Disclosed is a ropeless elevator system including a car mover operationally connected to an elevator car, the car mover configured to operate autonomously and move along a hoistway lane, thereby moving the elevator car along the hoistway lane, wherein the car mover is connected to a top or bottom of the elevator car, via a coupling device.

In addition to one or more aspects of the system, or as an alternate, the car mover is connected to the elevator car via the coupling device, wherein the coupling device is one or more of: one or more vibration isolating pads; and one or more bearings.

In addition to one or more aspects of the system, or as an alternate, the car mover is connected to the elevator car via the coupling device, wherein the coupling device includes linear bearings that are positioned orthogonal to each other and a thrust bearing positioned orthogonal to the linear bearings.

In addition to one or more aspects of the system, or as an alternate, the car mover is connected to the elevator car via the coupling device, wherein the coupling device includes one or more link members, wherein each link member includes revolute joint ends spaced apart from each other by the link member.

In addition to one or more aspects of the system, or as an alternate, the revolute joint ends are respective defined as spherical ends; and mounting brackets respectively surrounding ones of the revolute joint ends so that the revolute joint ends are configured to pivot within the respective mounting brackets.

In addition to one or more aspects of the system, or as an alternate, within the mounting brackets, the respective revolute joint ends are surrounded by a vibration isolator material.

In addition to one or more aspects of the system, or as an alternate, the car mover is connected to the top of the elevator car via the coupling device, wherein the coupling device includes one or more flexible rods mounted between the car mover and an elevator car platform.

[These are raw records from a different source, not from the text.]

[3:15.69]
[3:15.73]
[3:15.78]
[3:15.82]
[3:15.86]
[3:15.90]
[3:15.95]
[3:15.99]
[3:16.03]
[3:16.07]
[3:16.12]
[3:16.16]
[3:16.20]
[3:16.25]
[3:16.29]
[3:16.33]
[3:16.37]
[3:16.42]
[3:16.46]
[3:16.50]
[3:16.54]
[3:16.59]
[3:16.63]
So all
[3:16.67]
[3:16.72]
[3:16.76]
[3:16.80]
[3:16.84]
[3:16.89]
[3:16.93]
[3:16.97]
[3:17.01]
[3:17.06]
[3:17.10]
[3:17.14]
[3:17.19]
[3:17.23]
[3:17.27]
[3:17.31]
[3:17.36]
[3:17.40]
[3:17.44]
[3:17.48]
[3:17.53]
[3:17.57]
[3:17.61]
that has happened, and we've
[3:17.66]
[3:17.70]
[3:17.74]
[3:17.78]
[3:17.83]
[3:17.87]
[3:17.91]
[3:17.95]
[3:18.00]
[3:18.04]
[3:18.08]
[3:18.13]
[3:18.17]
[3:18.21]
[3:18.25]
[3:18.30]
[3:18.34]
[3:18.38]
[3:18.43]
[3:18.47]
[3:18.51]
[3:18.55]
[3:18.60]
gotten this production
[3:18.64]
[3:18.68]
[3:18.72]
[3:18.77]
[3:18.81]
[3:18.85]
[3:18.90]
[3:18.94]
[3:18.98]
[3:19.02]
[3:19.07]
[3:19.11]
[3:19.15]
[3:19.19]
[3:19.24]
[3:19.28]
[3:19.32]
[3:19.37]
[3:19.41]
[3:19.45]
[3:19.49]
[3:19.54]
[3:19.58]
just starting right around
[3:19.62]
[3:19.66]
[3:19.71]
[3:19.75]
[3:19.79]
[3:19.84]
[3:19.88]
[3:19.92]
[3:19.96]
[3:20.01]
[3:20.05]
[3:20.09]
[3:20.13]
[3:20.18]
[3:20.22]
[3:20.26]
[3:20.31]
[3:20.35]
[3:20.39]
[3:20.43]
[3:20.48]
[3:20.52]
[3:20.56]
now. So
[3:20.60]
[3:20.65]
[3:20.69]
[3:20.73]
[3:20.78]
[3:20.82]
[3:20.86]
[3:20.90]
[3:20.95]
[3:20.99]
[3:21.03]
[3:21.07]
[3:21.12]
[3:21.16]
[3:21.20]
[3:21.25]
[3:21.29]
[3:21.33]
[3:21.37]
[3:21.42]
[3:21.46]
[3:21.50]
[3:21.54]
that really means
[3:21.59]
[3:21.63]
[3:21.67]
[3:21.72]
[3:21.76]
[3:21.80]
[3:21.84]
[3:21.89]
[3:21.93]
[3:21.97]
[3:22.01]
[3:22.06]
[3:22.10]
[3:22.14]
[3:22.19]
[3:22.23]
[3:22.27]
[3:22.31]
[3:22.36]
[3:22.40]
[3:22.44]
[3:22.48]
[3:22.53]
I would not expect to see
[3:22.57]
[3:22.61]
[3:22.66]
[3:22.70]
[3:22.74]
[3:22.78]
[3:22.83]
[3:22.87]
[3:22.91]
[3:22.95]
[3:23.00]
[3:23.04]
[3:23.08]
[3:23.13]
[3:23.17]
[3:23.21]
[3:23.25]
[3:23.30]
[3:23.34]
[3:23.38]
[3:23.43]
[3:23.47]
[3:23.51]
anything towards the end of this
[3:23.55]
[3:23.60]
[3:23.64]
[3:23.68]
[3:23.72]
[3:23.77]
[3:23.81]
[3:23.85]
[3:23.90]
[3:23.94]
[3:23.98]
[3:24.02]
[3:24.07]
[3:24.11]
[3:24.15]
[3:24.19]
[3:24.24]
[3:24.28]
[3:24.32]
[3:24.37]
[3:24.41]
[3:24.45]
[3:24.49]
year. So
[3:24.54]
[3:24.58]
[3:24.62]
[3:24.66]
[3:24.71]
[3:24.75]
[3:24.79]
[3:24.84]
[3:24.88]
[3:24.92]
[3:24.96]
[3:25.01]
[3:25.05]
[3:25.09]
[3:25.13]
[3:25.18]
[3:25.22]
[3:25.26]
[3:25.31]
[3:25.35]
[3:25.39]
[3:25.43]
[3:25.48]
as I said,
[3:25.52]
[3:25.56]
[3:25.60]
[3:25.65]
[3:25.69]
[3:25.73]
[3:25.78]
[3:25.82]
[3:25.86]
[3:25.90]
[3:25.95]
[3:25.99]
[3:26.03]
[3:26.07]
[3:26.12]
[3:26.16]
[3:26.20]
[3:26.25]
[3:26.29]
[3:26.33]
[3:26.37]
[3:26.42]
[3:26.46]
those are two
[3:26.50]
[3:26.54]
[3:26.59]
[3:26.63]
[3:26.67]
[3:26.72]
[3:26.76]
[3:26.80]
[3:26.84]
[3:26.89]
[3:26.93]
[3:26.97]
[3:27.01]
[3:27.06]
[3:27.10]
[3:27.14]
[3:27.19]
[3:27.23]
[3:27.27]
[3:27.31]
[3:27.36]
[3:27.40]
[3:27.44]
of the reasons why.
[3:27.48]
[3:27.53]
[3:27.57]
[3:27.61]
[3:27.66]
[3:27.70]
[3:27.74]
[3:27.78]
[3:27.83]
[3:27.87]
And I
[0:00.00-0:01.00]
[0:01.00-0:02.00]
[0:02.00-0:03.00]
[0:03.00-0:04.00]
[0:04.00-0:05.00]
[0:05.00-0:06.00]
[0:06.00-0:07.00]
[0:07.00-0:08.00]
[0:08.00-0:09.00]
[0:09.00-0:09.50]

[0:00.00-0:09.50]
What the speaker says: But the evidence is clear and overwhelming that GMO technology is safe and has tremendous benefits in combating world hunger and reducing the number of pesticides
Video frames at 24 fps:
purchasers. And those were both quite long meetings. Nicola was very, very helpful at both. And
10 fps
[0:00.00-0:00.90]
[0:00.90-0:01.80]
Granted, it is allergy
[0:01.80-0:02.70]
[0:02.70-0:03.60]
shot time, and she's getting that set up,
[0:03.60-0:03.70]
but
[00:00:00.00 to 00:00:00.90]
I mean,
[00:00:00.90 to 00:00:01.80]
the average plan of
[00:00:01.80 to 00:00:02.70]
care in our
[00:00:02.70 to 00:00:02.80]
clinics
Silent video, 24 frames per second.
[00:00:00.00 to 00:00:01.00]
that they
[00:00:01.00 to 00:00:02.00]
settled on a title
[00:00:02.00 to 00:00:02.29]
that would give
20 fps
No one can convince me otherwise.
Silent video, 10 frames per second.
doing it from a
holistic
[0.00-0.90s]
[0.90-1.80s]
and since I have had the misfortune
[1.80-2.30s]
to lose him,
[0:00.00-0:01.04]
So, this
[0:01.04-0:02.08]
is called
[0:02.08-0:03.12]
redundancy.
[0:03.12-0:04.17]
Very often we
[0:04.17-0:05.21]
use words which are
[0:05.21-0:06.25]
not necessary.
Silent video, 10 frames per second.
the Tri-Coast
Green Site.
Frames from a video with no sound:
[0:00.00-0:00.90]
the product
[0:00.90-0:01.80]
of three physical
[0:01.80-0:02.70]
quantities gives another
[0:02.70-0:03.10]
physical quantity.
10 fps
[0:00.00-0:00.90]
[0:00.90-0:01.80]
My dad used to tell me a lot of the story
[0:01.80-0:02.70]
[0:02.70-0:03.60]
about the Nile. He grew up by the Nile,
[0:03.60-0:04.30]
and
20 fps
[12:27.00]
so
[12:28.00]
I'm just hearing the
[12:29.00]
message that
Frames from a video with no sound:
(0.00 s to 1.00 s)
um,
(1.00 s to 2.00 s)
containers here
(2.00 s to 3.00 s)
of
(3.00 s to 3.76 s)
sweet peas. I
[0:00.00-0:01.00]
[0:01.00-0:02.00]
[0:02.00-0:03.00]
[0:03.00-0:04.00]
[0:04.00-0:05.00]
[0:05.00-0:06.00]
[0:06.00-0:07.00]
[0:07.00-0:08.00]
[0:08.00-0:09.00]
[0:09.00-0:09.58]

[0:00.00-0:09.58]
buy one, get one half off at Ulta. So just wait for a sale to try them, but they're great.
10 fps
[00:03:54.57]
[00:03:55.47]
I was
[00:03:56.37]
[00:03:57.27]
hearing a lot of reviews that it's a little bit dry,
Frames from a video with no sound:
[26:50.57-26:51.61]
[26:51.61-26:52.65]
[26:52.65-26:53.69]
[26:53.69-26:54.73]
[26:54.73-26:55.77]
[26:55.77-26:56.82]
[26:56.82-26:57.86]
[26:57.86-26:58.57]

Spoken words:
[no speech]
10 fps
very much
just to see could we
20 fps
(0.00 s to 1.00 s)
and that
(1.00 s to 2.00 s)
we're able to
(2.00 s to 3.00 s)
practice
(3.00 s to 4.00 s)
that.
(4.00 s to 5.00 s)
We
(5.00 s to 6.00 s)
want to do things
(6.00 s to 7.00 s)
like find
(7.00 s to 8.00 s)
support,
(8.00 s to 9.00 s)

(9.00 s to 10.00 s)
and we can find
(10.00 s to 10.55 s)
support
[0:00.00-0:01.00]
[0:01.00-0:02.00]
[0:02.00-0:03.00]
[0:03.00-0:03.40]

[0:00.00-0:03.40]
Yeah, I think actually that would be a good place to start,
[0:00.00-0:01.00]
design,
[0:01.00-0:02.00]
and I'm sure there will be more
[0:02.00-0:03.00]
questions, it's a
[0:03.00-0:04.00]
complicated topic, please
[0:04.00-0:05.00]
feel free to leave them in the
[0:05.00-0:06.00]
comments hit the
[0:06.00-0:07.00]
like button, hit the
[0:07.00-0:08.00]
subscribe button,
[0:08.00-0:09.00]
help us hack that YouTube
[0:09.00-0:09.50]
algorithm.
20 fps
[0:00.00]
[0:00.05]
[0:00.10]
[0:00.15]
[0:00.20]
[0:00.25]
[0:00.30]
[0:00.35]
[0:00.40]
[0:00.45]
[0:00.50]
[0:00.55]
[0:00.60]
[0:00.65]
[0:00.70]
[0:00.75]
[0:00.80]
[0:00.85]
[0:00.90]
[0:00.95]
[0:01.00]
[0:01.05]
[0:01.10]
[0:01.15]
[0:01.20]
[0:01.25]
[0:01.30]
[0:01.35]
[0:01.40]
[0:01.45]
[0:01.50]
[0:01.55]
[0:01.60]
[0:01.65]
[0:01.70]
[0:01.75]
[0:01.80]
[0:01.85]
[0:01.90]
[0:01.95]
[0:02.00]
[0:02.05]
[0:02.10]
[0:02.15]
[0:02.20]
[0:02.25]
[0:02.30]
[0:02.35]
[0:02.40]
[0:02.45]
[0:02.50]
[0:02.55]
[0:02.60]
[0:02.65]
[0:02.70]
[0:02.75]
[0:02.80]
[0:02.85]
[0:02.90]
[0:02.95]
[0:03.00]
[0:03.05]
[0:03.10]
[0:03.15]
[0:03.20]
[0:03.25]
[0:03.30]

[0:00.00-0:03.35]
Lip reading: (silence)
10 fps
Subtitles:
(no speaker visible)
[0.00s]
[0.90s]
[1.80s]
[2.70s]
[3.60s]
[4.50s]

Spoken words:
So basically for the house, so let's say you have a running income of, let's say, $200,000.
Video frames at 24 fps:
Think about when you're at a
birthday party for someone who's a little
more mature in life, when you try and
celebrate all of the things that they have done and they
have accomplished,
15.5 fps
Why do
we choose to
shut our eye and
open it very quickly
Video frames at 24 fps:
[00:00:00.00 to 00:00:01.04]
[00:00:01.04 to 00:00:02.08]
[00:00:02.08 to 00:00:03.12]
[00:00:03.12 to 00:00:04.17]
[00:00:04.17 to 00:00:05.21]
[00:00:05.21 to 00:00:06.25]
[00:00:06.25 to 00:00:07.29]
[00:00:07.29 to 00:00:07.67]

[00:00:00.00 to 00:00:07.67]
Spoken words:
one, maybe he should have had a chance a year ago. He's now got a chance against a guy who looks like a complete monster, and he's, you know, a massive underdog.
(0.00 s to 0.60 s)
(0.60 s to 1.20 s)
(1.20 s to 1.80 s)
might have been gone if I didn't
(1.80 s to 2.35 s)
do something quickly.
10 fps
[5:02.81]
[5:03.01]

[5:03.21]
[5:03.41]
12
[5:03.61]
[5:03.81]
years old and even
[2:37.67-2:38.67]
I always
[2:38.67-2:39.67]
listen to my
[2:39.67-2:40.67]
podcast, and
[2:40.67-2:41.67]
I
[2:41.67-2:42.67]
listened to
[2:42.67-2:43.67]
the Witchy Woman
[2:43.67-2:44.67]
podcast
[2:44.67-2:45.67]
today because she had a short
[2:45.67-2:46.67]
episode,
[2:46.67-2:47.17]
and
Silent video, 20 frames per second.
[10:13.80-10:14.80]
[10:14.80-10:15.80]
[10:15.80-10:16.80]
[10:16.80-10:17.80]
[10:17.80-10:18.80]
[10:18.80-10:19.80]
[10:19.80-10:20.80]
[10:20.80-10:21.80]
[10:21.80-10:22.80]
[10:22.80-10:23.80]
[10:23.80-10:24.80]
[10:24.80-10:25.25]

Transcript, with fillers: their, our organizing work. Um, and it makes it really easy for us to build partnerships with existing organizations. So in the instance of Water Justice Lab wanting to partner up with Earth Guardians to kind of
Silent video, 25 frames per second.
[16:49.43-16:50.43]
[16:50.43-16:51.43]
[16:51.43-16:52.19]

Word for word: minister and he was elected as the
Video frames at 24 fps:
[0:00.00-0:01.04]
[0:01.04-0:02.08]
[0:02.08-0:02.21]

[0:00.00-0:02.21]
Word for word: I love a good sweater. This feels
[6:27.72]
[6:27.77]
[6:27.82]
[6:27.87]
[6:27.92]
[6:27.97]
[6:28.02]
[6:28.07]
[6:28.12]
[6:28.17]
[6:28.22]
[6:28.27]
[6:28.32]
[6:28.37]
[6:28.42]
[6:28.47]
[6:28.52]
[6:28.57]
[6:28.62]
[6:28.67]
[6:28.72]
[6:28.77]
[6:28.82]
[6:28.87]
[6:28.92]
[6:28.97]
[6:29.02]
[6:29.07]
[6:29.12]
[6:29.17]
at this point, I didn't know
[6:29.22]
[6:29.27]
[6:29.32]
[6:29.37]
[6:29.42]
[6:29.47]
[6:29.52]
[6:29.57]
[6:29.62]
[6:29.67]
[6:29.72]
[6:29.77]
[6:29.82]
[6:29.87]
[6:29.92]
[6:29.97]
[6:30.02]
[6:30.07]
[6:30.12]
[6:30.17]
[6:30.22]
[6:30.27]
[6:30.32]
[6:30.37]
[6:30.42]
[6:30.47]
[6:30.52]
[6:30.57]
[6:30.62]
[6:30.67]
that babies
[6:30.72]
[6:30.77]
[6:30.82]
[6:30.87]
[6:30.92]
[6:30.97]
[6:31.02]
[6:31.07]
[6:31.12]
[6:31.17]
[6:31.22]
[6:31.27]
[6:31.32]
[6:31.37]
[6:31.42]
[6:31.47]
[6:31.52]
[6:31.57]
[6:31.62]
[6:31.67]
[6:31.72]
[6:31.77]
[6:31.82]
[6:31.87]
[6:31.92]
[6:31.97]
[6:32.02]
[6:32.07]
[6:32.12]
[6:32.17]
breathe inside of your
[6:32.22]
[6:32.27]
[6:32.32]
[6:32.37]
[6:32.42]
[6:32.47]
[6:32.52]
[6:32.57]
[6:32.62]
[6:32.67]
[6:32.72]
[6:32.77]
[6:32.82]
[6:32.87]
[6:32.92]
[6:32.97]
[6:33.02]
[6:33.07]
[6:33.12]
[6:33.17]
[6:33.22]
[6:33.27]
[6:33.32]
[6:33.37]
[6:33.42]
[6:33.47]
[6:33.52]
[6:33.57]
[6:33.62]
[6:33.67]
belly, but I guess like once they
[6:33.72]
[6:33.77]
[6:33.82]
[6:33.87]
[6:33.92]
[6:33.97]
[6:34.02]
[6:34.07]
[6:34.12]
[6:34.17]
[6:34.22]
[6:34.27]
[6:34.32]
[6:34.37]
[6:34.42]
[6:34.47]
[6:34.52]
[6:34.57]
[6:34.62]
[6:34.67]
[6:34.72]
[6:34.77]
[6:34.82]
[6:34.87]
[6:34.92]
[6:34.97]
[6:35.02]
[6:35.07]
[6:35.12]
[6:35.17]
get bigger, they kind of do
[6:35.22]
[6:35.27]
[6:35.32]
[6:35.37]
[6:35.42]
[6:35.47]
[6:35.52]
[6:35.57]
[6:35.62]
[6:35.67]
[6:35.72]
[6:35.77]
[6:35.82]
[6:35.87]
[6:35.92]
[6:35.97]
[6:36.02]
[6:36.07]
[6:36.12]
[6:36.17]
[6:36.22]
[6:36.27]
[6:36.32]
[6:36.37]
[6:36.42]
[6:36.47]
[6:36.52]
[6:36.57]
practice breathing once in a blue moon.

In addition to one or more aspects of the system, or as an alternate, the car mover is connected to the elevator car via the coupling device, and a sensor is connected to the coupling device.

In addition to one or more aspects of the system, or as an alternate, the sensor is configured to provide sensor data indicative of one or more of: a normal operating condition; an alert operating condition for the coupling device; and a distance between the car mover and the elevator car.

In addition to one or more aspects of the system, or as an alternate, the system is configured to engage a normal brake or an emergency brake when the sensor data is indicative of the alert operating condition.

In addition to one or more aspects of the system, or as an alternate, the sensor is configured to transmit the sensor data to one or more of a controller and a cloud service.

In addition to one or more aspects of the system, or as an alternate, the sensor is configured to transmit the sensor data via a wired connection or over a wireless network.

In addition to one or more aspects of the system, or as an alternate, the sensor data is indicative of a distance between the car mover and the elevator car, and the system is configured to identify an alert condition by comparing the sensor data against a threshold.

In addition to one or more aspects of the system, or as an alternate, the car mover is a beam climber that includes motorized wheels configured to drive against beams secured in the hoistway lane to thereby move the elevator car in the hoistway lane.

Further disclosed is a method of operating a ropeless elevator system, including: connecting a car mover to an elevator car in a hoistway lane via a coupling device, identifying from sensor data, via a sensor connected to the coupling device, one or more of a normal operating condition and an alert operating condition of the coupling device.

In addition to one or more aspects of the method, or as an alternate, the method includes the system engaging a normal brake or an emergency brake when sensor data from the sensor is indicative of the alert operating condition.

In addition to one or more aspects of the method, or as an alternate, the sensor is configured to measure one or more of strain, vibrations and a gap between the elevator car and the car mover

In addition to one or more aspects of the method, or as an alternate, the method includes one or more of: the sensor transmitting the sensor data via a wired connection or over a wireless network; and the sensor transmitting the sensor data to one or more of a controller and a cloud service.

In addition to one or more aspects of the method, or as an alternate, the method includes system identifying an alert condition by comparing the sensor data, indicative of a distance between the car mover and the elevator car, against a threshold.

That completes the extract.